DATA SUPPLIED START
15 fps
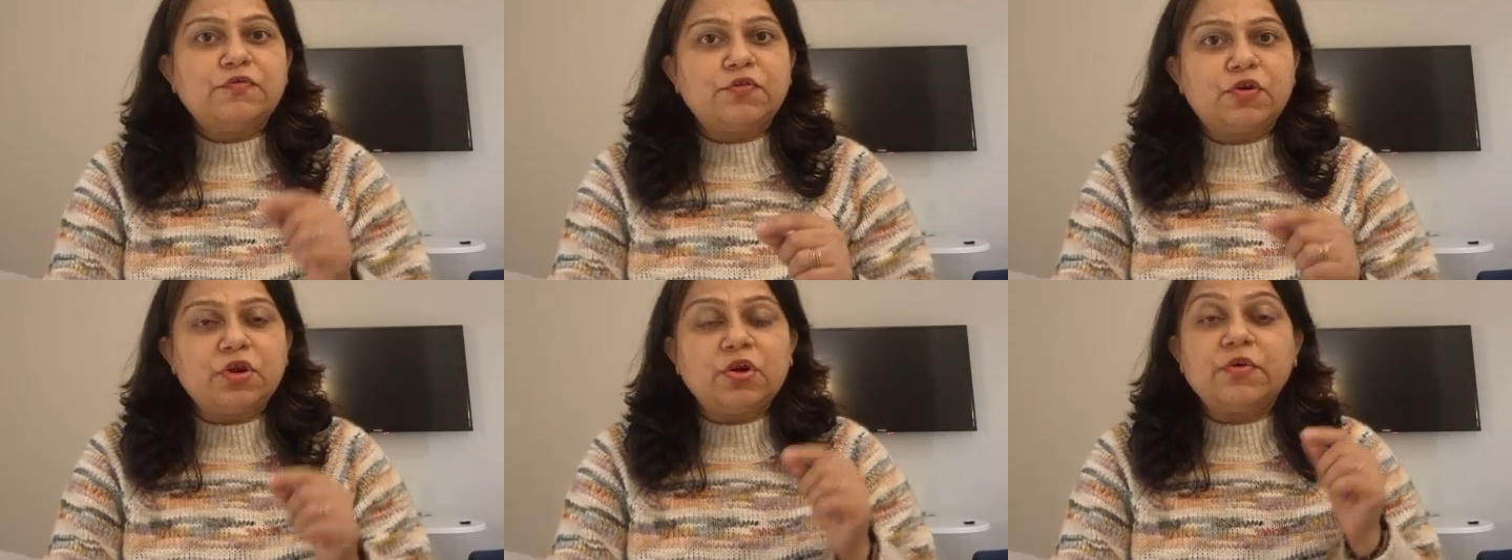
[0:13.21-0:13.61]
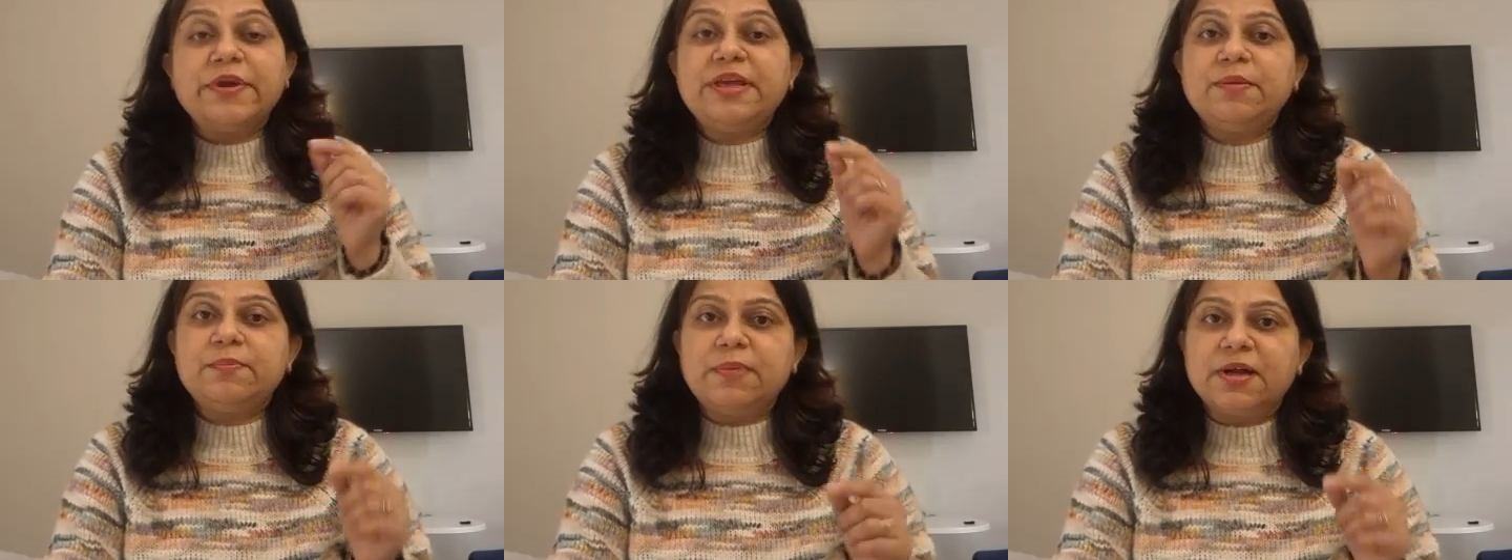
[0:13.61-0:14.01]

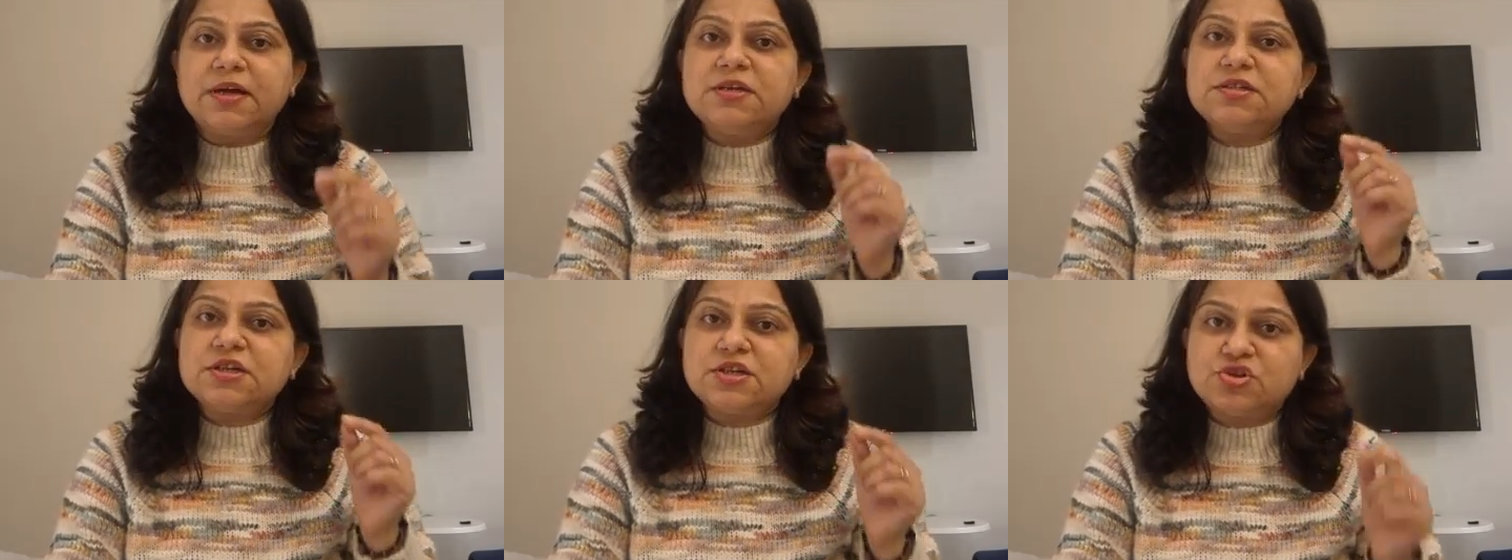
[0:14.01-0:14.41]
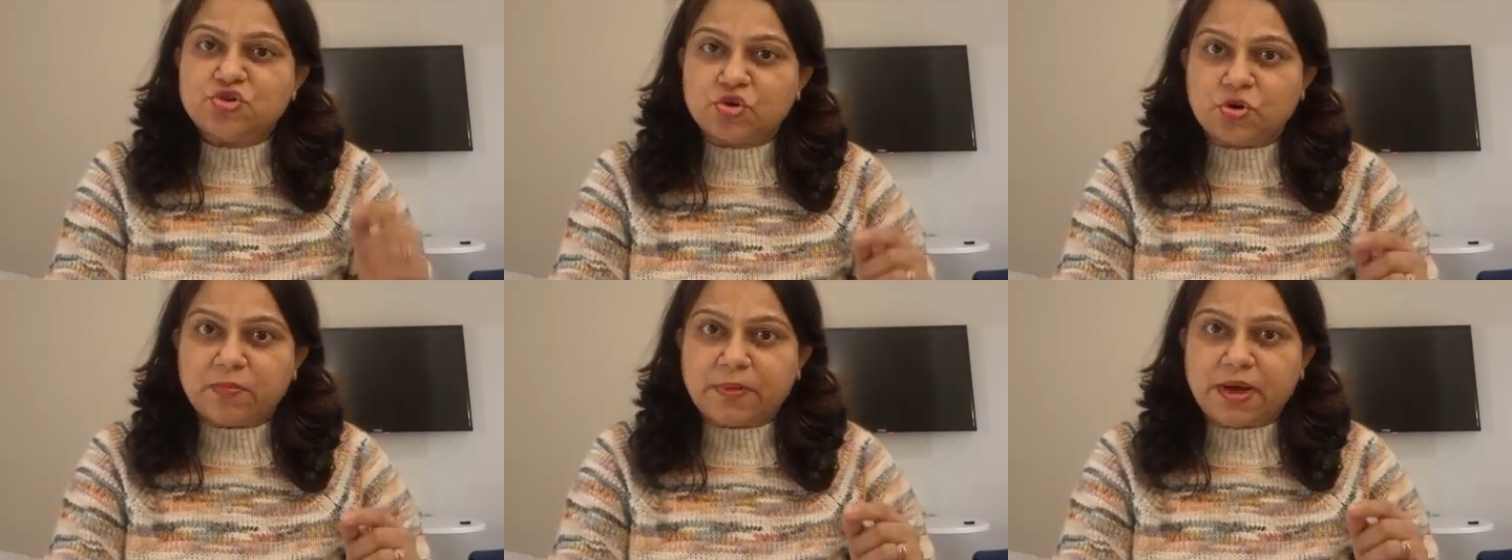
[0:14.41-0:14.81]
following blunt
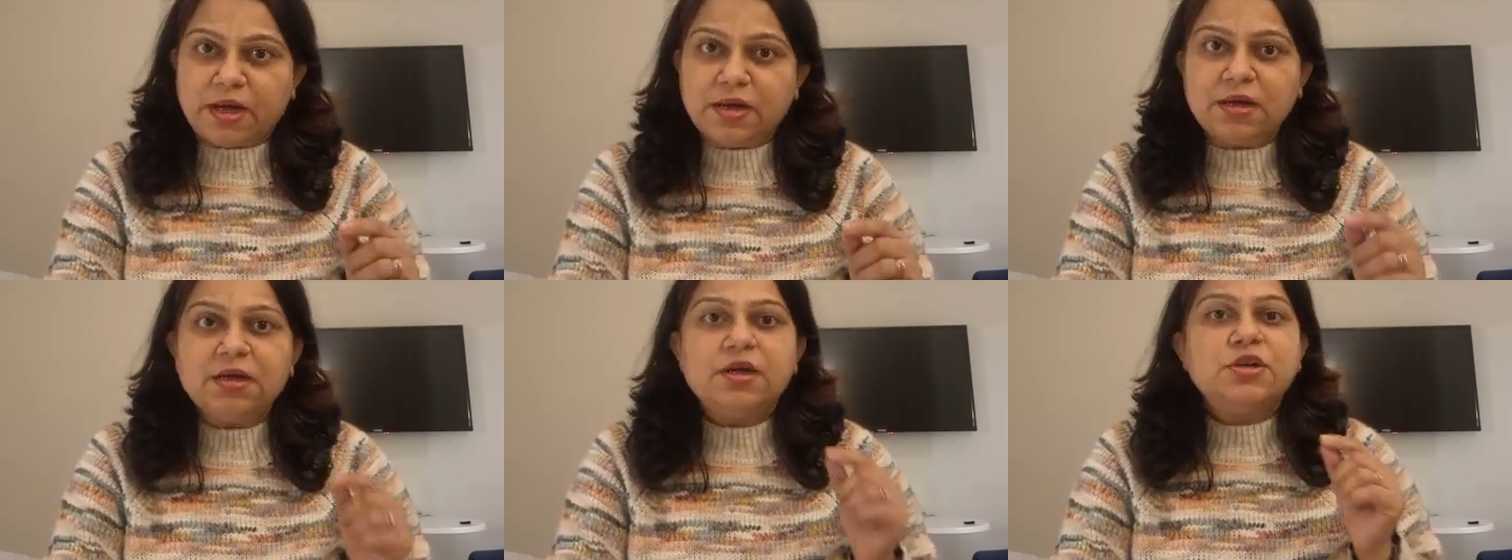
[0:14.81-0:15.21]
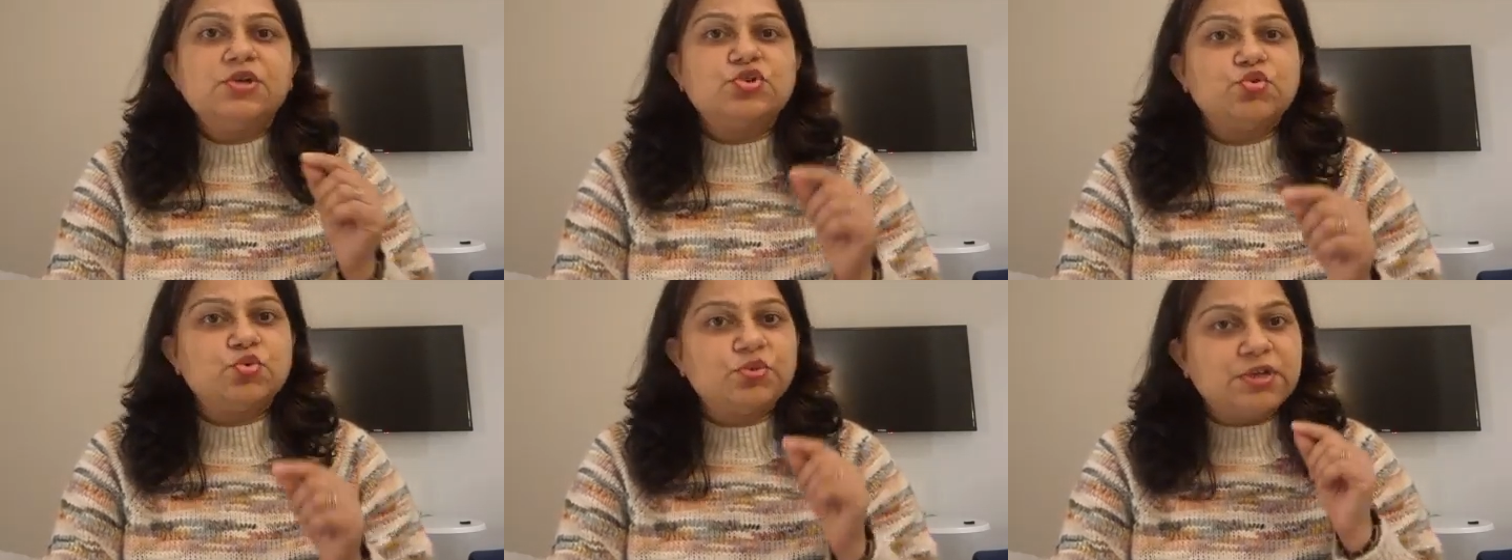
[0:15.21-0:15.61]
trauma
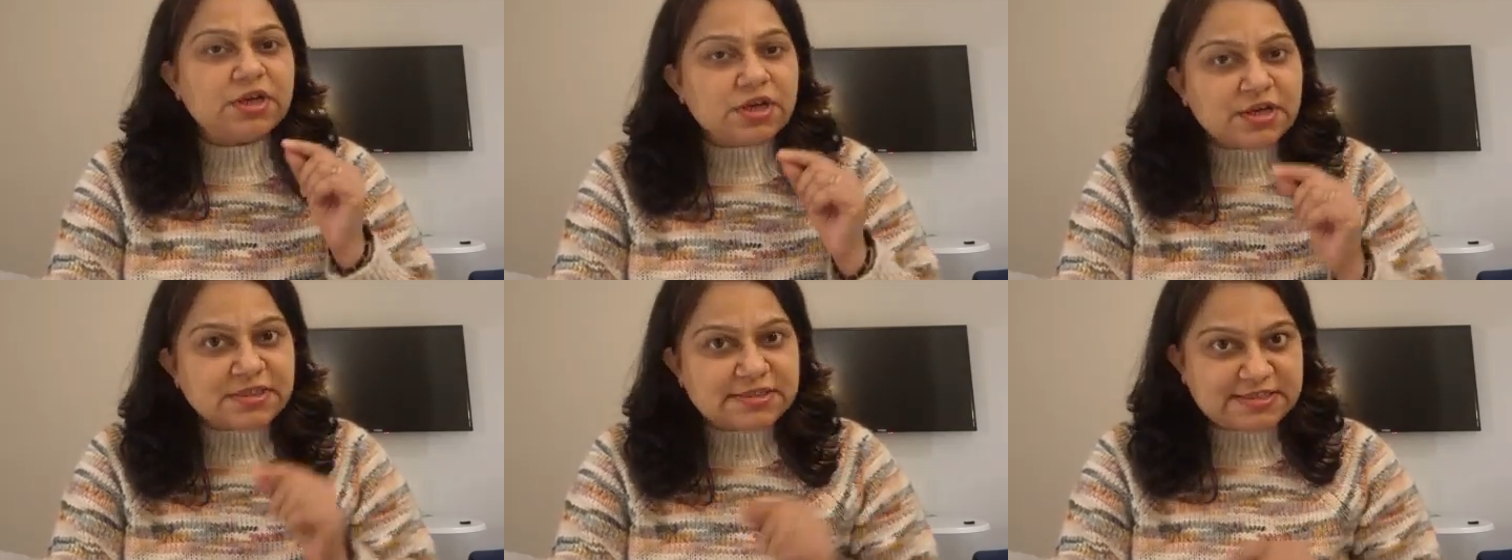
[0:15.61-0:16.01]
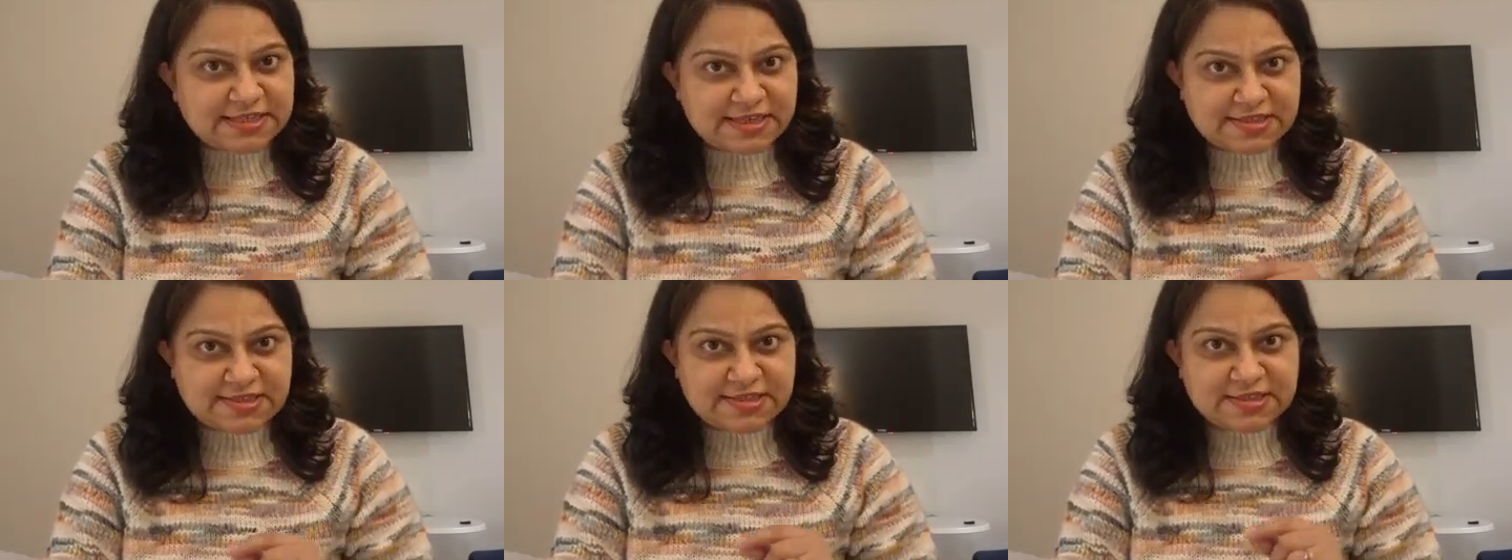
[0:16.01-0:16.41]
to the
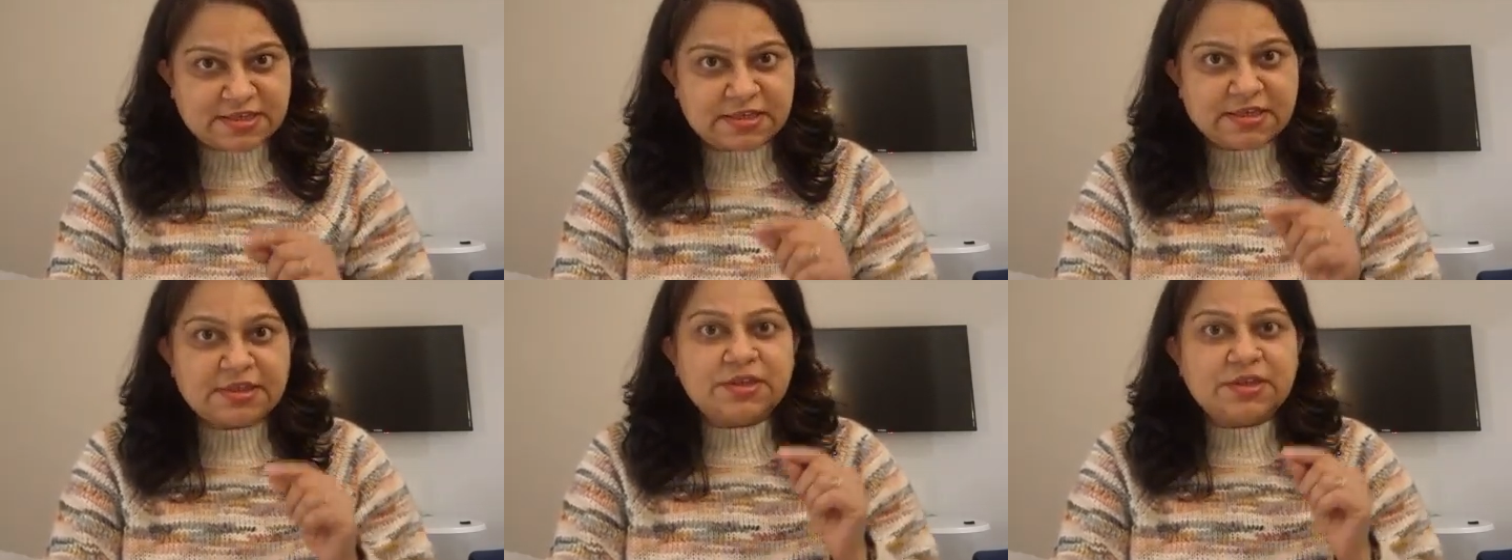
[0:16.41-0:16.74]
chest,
DATA SUPPLIED END
DATA SUPPLIED START
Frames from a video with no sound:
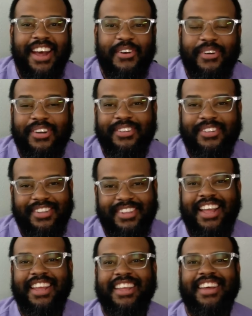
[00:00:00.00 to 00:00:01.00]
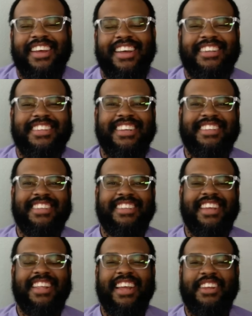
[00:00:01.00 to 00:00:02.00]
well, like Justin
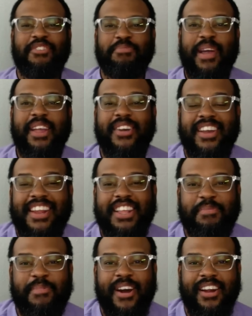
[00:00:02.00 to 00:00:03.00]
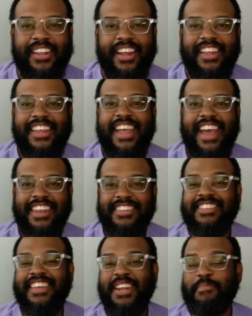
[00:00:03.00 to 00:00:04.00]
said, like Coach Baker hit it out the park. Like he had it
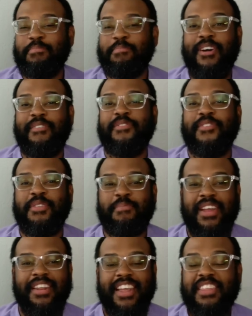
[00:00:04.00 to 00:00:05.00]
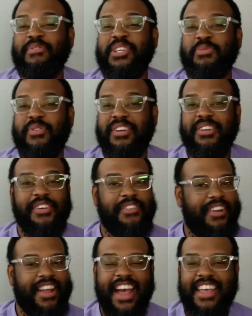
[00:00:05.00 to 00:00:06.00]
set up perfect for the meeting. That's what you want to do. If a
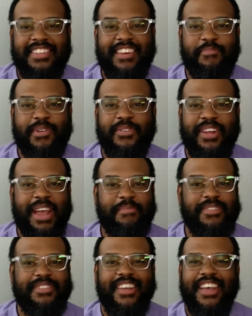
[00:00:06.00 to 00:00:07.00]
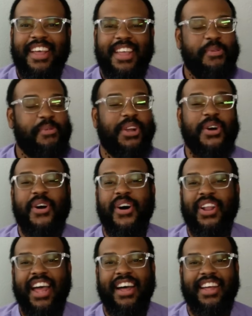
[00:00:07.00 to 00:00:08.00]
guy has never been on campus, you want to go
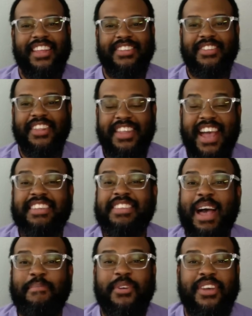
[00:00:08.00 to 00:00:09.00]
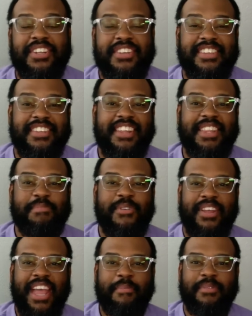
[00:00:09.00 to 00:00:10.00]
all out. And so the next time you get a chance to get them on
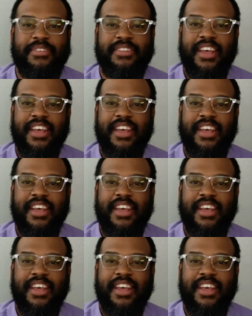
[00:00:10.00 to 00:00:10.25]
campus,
DATA SUPPLIED END
Extract the part of the records that opens with the line containing "Frames from a" and closes with the line containing "[00:00:08.00 to 00:00:09.00]". Take only those lines, exactly, and no pictures.

EXERCISE SOLUTION:
Frames from a video with no sound:
[00:00:00.00 to 00:00:01.00]
[00:00:01.00 to 00:00:02.00]
well, like Justin
[00:00:02.00 to 00:00:03.00]
[00:00:03.00 to 00:00:04.00]
said, like Coach Baker hit it out the park. Like he had it
[00:00:04.00 to 00:00:05.00]
[00:00:05.00 to 00:00:06.00]
set up perfect for the meeting. That's what you want to do. If a
[00:00:06.00 to 00:00:07.00]
[00:00:07.00 to 00:00:08.00]
guy has never been on campus, you want to go
[00:00:08.00 to 00:00:09.00]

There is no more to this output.